Hence we have $|{\rm det}(X)|^{2} = \prod_{i}|C_{G}(x_{i})|.$ On the other hand, note that replacing $X$ by $\overline{X}$ gives a matrix with the same rows as $X$, but permuted (under some permutation of order one or two), since the complex conjugate of an irreducible character is an irreducible character. Hence $\overline{X} = PX$, where $P$ is a permutation matrix associated to a permutation $\sigma$ of order at most two. Thus $\overline{\rm{det}(X)} = {\rm sign}(\sigma) {\rm det}(X)$.

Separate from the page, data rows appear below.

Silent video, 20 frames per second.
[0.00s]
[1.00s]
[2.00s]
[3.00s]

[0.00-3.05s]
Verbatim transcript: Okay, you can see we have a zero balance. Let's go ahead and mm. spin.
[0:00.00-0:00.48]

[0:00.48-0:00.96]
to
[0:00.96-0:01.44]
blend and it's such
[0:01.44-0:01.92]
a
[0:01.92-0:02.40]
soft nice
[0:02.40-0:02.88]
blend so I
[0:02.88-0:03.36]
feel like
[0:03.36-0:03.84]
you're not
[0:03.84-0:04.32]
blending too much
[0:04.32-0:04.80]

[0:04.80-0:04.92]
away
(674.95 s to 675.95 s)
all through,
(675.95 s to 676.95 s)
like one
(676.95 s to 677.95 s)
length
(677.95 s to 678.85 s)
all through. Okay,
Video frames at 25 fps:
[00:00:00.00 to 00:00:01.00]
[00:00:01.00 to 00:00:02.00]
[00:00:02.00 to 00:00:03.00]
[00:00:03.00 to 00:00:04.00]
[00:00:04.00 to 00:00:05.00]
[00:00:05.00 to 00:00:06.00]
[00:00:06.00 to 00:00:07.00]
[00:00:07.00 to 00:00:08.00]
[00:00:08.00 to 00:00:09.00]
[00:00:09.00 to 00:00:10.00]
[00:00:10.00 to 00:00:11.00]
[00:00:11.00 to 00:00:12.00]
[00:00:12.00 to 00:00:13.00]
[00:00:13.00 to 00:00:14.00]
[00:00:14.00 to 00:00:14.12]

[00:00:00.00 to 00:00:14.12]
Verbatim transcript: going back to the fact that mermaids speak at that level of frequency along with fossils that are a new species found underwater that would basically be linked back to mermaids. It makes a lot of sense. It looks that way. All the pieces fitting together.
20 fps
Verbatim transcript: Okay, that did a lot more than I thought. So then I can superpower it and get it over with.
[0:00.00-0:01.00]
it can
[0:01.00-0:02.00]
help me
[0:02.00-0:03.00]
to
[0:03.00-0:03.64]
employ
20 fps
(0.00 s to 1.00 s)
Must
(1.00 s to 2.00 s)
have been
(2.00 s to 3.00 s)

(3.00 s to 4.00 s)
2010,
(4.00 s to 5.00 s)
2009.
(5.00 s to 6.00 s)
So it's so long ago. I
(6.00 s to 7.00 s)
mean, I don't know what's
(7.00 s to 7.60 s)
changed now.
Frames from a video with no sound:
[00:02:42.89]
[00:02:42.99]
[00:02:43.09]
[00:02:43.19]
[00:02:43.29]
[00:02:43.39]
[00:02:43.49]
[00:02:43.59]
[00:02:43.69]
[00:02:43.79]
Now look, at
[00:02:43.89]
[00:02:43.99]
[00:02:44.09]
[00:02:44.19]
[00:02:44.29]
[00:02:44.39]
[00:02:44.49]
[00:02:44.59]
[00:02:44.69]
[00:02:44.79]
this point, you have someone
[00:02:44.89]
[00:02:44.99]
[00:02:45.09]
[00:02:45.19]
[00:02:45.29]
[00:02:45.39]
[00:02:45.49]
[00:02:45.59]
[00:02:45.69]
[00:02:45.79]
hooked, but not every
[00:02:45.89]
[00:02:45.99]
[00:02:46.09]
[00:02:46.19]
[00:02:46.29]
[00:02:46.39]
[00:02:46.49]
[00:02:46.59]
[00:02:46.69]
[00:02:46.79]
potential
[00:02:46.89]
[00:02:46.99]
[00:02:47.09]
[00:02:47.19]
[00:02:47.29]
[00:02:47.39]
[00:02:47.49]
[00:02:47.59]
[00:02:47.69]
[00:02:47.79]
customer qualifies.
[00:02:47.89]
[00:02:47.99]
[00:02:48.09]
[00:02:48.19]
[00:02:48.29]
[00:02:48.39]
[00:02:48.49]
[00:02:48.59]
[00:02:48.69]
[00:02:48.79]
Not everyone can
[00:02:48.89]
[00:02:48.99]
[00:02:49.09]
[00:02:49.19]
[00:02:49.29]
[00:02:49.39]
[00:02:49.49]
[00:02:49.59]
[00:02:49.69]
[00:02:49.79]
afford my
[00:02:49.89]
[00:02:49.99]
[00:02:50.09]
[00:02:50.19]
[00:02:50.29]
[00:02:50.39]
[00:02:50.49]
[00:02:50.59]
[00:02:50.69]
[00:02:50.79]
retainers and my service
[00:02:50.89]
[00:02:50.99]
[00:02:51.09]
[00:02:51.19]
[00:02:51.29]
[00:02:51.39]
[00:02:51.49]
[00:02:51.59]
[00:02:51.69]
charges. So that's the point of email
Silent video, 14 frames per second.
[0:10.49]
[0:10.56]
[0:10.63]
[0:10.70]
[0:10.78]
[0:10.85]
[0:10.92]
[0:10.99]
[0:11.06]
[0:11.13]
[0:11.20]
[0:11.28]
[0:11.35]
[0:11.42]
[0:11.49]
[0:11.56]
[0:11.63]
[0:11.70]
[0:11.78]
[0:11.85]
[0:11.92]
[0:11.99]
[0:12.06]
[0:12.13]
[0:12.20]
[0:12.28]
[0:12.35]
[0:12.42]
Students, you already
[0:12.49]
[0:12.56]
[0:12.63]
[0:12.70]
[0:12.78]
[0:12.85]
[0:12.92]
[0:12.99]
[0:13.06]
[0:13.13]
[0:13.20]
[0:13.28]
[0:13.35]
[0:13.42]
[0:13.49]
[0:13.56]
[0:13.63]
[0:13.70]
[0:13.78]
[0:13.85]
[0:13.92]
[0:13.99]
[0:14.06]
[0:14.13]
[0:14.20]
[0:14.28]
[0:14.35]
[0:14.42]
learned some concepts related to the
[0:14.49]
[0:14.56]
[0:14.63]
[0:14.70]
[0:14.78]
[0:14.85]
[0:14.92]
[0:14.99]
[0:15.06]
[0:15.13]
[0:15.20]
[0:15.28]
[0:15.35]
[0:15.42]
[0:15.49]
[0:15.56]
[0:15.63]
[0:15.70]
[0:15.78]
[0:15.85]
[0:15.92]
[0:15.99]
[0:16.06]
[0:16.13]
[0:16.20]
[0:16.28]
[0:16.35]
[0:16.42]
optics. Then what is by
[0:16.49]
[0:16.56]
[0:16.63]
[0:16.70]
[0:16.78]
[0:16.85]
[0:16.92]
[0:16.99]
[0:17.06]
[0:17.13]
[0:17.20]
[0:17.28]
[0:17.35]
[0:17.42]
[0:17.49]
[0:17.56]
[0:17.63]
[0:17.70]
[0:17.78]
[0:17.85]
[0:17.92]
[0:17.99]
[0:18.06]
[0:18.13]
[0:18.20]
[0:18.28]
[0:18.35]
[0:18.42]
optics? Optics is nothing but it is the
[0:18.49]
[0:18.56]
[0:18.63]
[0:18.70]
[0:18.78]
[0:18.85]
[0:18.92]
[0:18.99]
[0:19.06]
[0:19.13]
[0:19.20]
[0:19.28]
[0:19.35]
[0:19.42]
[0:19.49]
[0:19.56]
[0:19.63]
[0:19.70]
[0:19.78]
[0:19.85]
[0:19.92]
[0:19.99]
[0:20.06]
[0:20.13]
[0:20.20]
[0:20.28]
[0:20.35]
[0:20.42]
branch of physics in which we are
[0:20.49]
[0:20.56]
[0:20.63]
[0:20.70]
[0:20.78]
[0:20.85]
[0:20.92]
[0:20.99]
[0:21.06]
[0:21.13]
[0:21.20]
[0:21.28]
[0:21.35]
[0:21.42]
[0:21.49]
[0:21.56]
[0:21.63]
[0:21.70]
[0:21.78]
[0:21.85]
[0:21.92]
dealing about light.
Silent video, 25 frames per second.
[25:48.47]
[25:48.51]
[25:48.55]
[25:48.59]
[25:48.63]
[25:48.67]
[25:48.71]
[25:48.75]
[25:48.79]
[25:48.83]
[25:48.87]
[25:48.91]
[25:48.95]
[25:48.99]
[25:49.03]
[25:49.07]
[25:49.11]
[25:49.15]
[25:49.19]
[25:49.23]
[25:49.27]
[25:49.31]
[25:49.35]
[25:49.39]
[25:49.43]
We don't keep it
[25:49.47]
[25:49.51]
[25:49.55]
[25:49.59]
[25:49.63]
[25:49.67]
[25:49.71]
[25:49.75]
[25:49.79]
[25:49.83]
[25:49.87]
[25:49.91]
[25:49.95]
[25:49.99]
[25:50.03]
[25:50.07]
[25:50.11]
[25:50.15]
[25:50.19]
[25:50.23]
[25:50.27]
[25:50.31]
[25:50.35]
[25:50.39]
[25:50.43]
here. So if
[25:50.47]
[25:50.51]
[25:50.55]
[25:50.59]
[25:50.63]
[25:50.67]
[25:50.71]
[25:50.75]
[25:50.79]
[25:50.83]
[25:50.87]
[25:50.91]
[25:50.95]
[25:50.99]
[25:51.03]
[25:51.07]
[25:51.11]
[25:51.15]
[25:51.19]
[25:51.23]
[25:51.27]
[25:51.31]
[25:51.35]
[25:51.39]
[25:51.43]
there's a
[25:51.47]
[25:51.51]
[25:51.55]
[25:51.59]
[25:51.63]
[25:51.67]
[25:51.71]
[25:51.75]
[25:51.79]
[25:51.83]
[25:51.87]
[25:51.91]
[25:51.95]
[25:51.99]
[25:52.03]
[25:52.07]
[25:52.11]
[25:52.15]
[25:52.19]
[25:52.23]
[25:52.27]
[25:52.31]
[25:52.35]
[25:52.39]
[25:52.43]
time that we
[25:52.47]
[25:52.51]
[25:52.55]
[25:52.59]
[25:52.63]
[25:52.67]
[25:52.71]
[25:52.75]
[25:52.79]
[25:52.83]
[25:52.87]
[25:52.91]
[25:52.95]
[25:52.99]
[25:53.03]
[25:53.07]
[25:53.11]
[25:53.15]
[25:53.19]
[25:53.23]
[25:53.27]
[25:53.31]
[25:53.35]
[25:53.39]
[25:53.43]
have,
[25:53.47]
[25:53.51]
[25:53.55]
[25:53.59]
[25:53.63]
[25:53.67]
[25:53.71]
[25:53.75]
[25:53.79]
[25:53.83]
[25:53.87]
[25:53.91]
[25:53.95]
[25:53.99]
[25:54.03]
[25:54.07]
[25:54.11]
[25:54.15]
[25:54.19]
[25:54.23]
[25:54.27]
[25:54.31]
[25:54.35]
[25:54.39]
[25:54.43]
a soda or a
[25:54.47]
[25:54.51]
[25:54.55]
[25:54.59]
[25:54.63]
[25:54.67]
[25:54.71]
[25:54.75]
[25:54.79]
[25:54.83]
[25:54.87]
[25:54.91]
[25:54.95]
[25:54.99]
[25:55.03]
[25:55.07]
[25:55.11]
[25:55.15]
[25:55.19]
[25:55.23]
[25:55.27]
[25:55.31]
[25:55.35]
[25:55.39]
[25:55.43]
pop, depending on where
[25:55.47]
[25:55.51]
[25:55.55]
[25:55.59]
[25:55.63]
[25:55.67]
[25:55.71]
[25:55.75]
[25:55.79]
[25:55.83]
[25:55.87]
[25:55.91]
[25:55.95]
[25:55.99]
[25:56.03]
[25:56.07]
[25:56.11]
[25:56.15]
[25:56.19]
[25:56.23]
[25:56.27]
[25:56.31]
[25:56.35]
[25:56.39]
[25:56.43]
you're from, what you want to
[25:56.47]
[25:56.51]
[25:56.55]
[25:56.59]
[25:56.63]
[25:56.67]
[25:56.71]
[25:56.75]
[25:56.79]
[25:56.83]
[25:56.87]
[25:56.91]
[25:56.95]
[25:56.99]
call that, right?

If $\sigma$ is an odd permutation, we then see that ${\rm det}(X)^{2}$ is a negative integer, while if $\sigma$ is an even permutation, we see that ${\rm det}(X)^{2}$ is a positive integer.

Hence we have the curious fact that ${\rm det}(X)^{2}$ is a positive integer if the number of complex irreducible characters of $G$ with Frobenius-Schur indicator zero is divisible by $4$, and is a negative integer if the number of complex irreducible characters of $G$ with Frobenius-Schur indicator zero is congruent to $2$ (mod $4$). The number of complex irreducible characters of $G$ with Frobenius-Schur indicator zero is just the number of complex irreducible characters which are not real-valued, but I write it as above to illustrate the link between the F-S indicator and the congruence (mod 4).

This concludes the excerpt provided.